Federal judge rules in favor of wetlands, Conservation Compliance

In a win for conservation, water quality and wildlife across the country, on May 29, a federal judge ruled in favor of wetland protections on agricultural lands.

American taxpayers fund a wide variety of programs available to farmers, ranchers and landowners—from commodity payments to conservation incentives. To be eligible for these programs, farmers must not drain or fill wetlands to grow a crop. They must also not farm wetland areas that have been converted for such purposes. This provision was established in the 1985 Farm Bill and is commonly referred to as Swampbuster.

Swampbuster is one of three parts of Conservation Compliance. The other two exist to protect highly erodible land and native sod, known as Sodbuster and Sodsaver, respectively.
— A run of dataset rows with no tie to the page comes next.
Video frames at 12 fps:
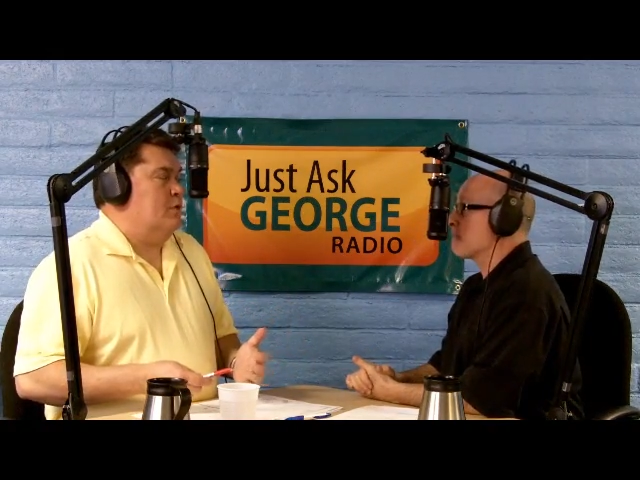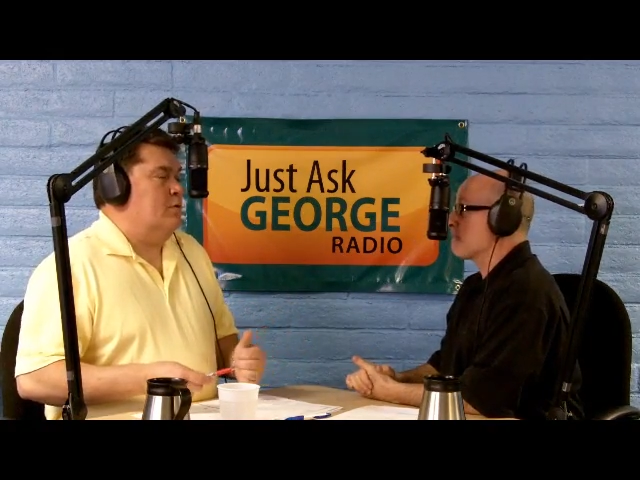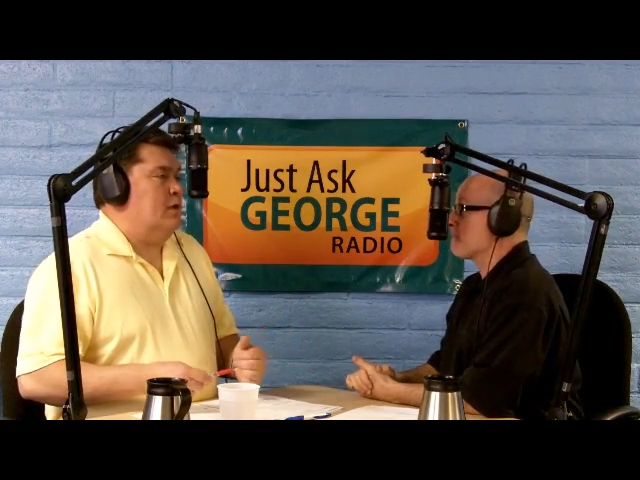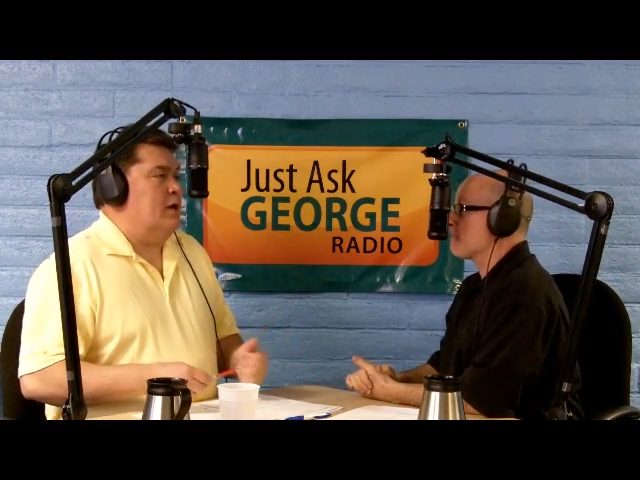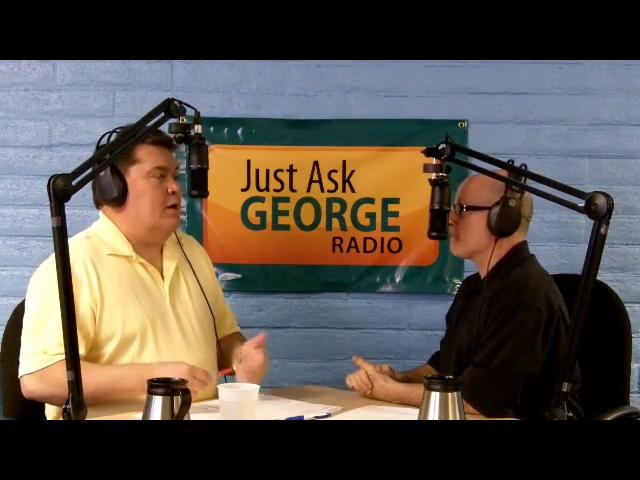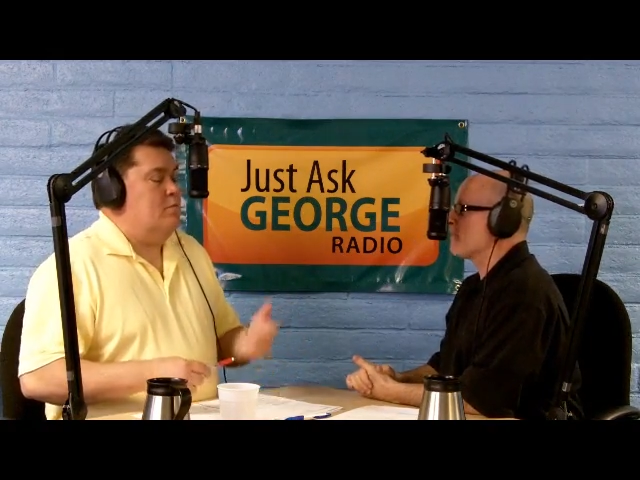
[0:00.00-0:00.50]

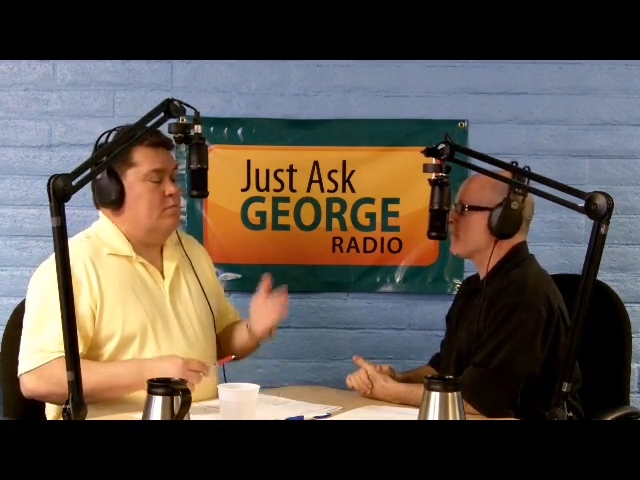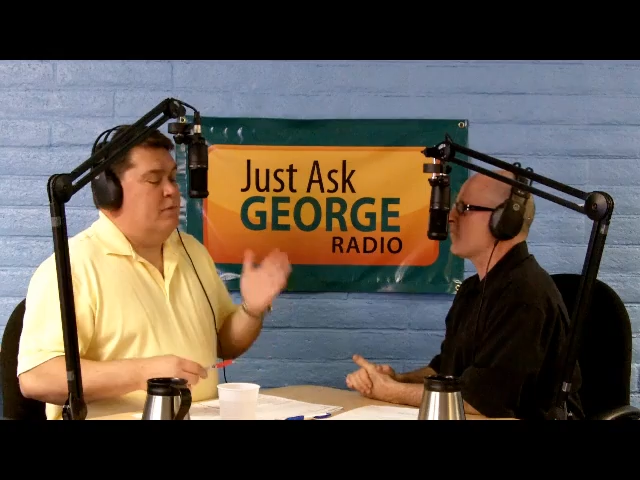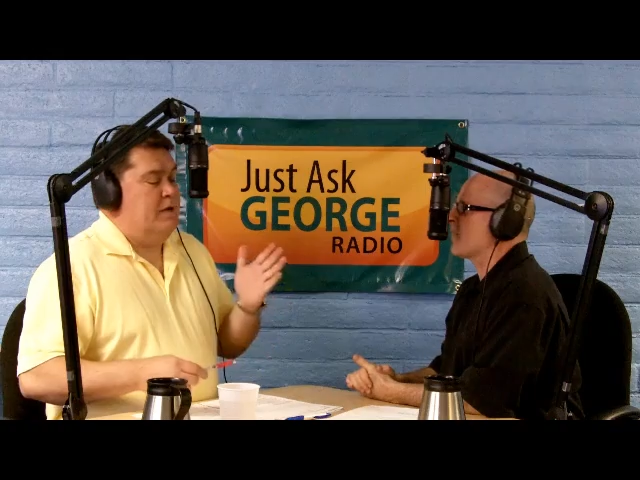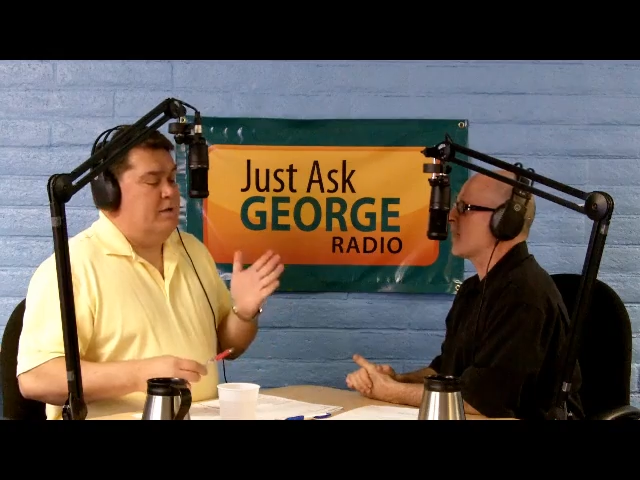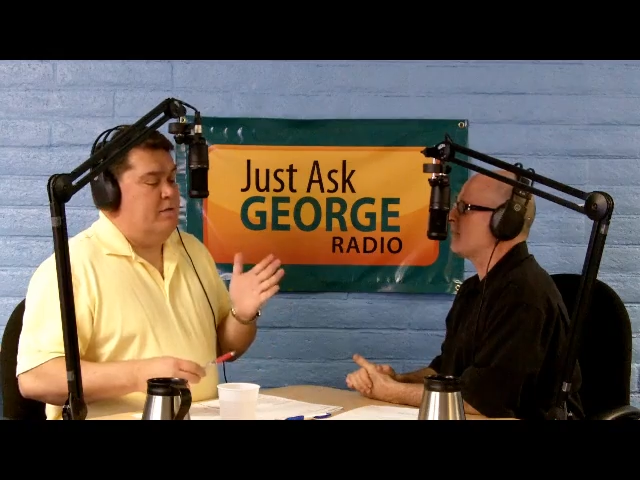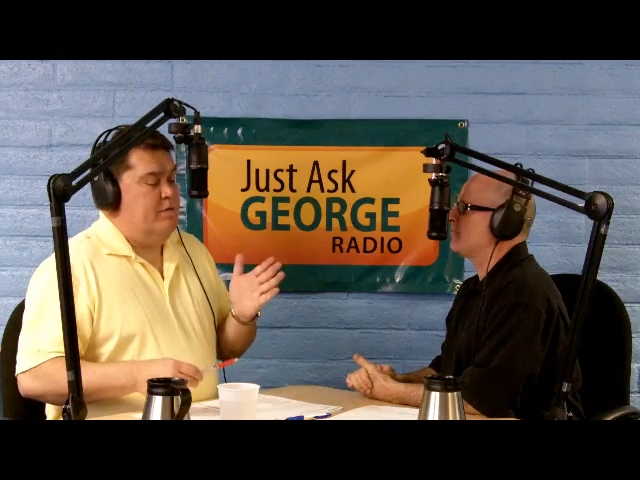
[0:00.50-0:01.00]
Okay,
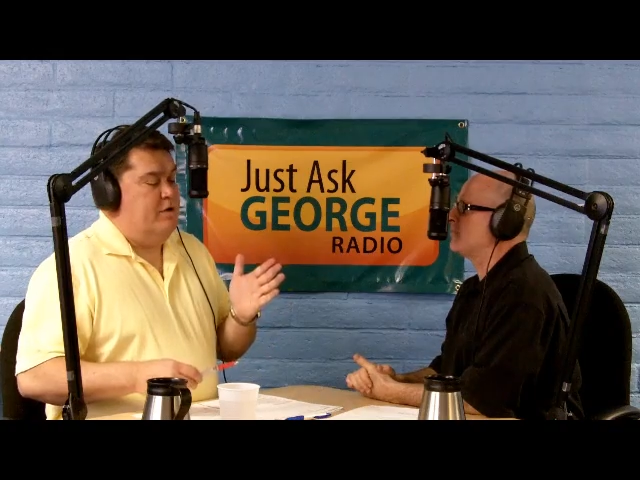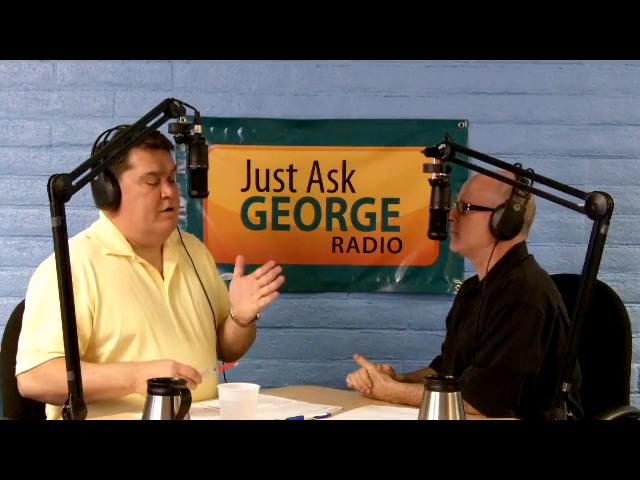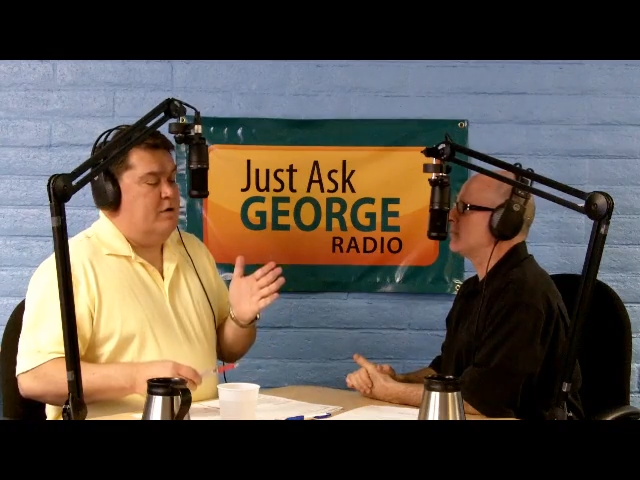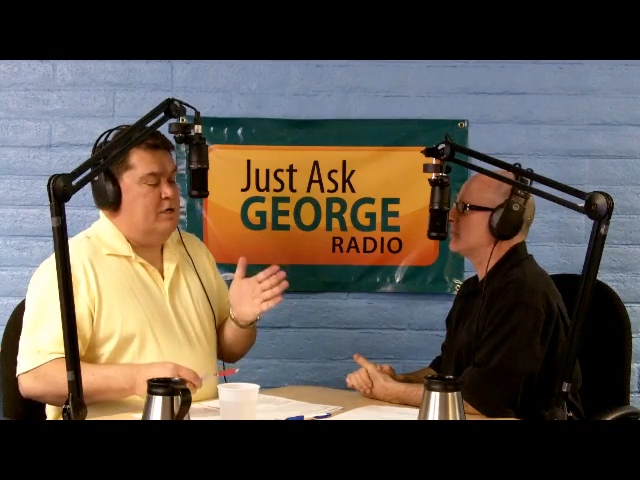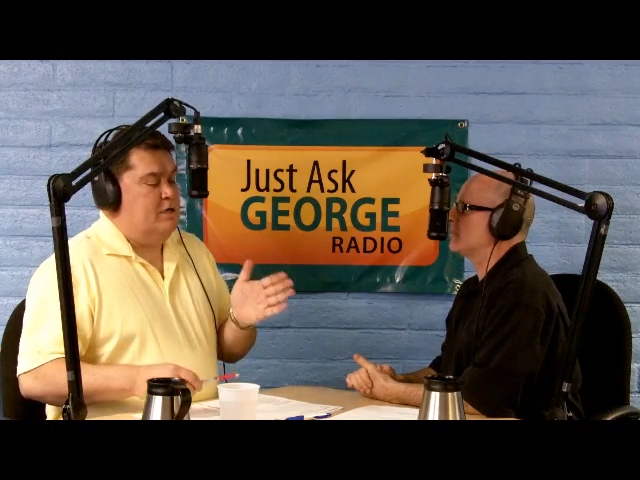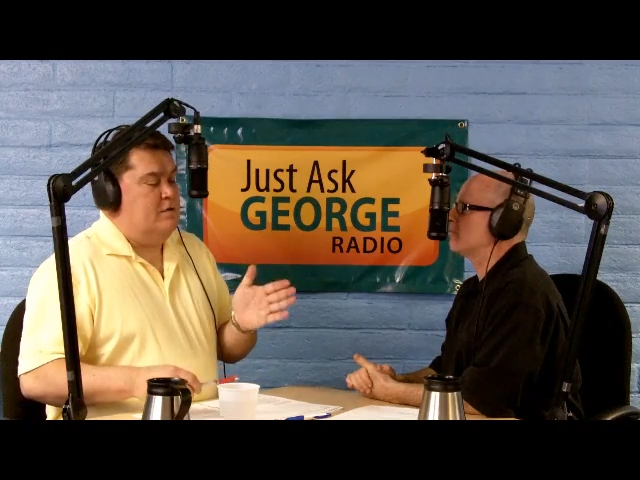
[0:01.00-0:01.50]
but
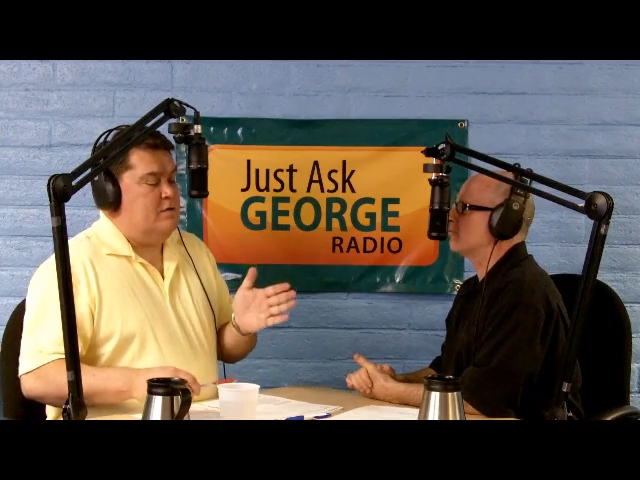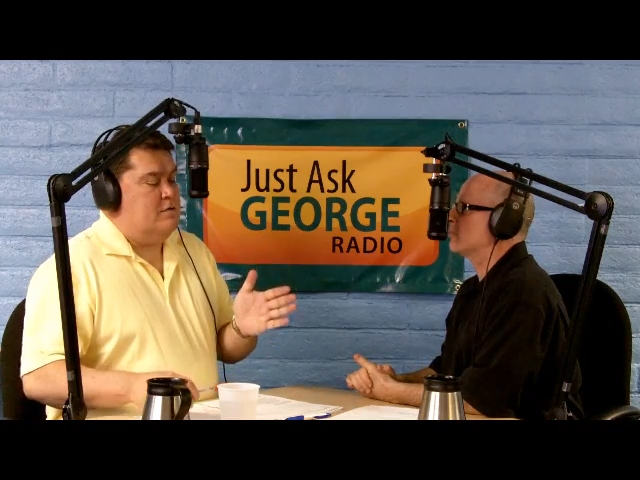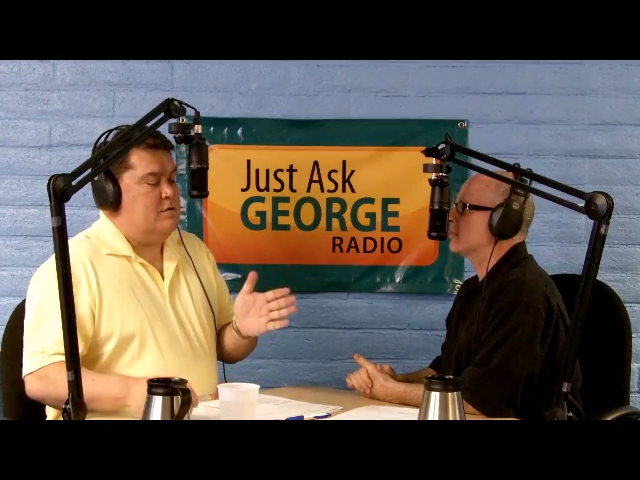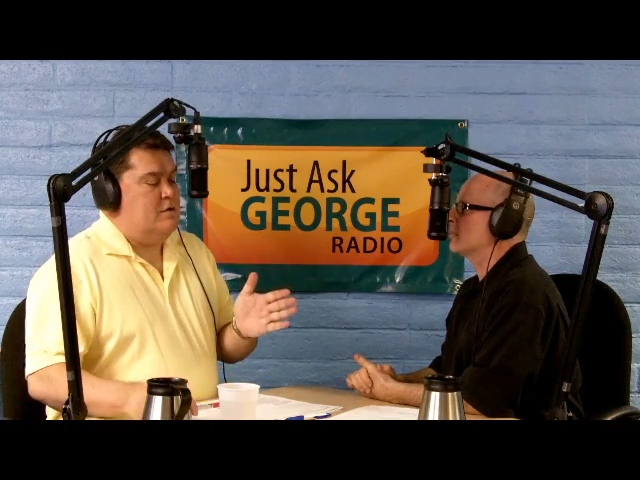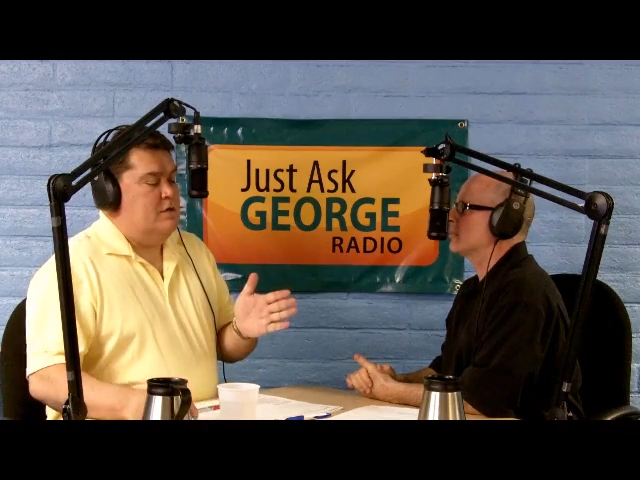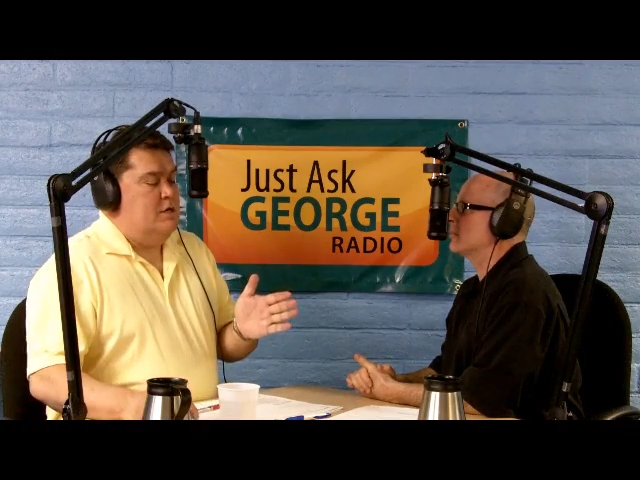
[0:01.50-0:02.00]
there
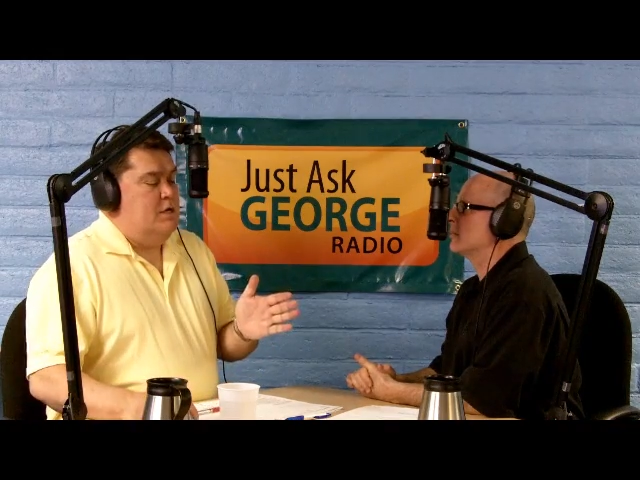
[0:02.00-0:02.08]
is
These provisions do not regulate land use. They simply say that if a farmer engages in certain activities, they are not eligible for taxpayer-funded payments and subsidies. As such, Conservation Compliance represents an important pact between the American taxpayer and those that receive the benefits they fund. 

Iowa lawsuit and ruling

A lawsuit filed in Iowa, CTM Holdings v. U.S. Department of Agriculture, threatened the very existence of Swampbuster, alleging that it was an unconstitutional taking, or seizure of private property by the government. By questioning Swampbuster, it also inherently questioned the constitutionality of Sodbuster.

CTM Holdings is owned by an investor from Chicagoland who owns farmland in Delaware County, Iowa. Nine acres of the 72-acre property were designated a wetland by the U.S. Department of Agriculture well before the land was purchased by CTM Holdings. The plaintiff wanted to cut down trees and alter the land to farm it, which he is legally allowed to do.

On May 29, federal judge C.J. Williams of the Northern District of Iowa ruled in favor of conservation, water quality and wildlife when he dismissed the plaintiff’s claims, declaring Swampbuster constitutional.  

In his ruling, Judge Williams noted that Swampbuster “does not independently take anything from, or require anything of, the landowner.” He also asserted:

“First, plaintiff is voluntarily accepting the government’s offer by accepting USDA benefits. In return, plaintiff is agreeing to not destroy or alter its wetlands in a way that makes the cultivating of an agricultural commodity possible on that land. Even under this agreement, plaintiff can do many things with its land—including, for example, what it did here: logging. Further, plaintiff can use its land any way it wants at any time. The only consequence is a potential loss of certain USDA benefits.”

The path ahead

The judge’s ruling in this case is an undeniable win. However, the need persists to defend the laws that protect our wetlands and waters.

Just two years ago, the United States Supreme Court ordered the largest rollback of clean water protections in half a century. In Sackett v. Environmental Protection Agency, the justices ruled that the Clean Water Act does not protect a majority of the nation’s wetlands and millions of miles of streams, drastically narrowing protections for our waterways except in extreme, limited circumstances.

The decision was made despite wetlands’ essential role in improving water quality, dispersing floodwaters and providing critical habitat for wildlife. Further, proven science shows how tributary streams influence downstream waters, and one in three Americans get drinking water from public systems that rely, at least in part, on these small streams. In one way or another, weakening protections for wetlands and streams impacts us all.

The dangerous ruling ignored the plain language of the Clean Water Act that clearly articulates Congressional intent to protect these waters. But its impact did not stop there. Now—against the backdrop of losing more than half of our wetlands in the lower 48, according to the U.S. Fish and Wildlife Service—we are starting to see ripple effects across the country, including more legal attacks. In fact, the same legal group that spurred the Sackett case represented CTM Holdings in Iowa.

At the end of the day, these legal fights will affect natural resources that are important to us all—clean water, wetlands, wildlife habitat and healthy landscapes. At the League, we will remain engaged and inform members about opportunities to get involved.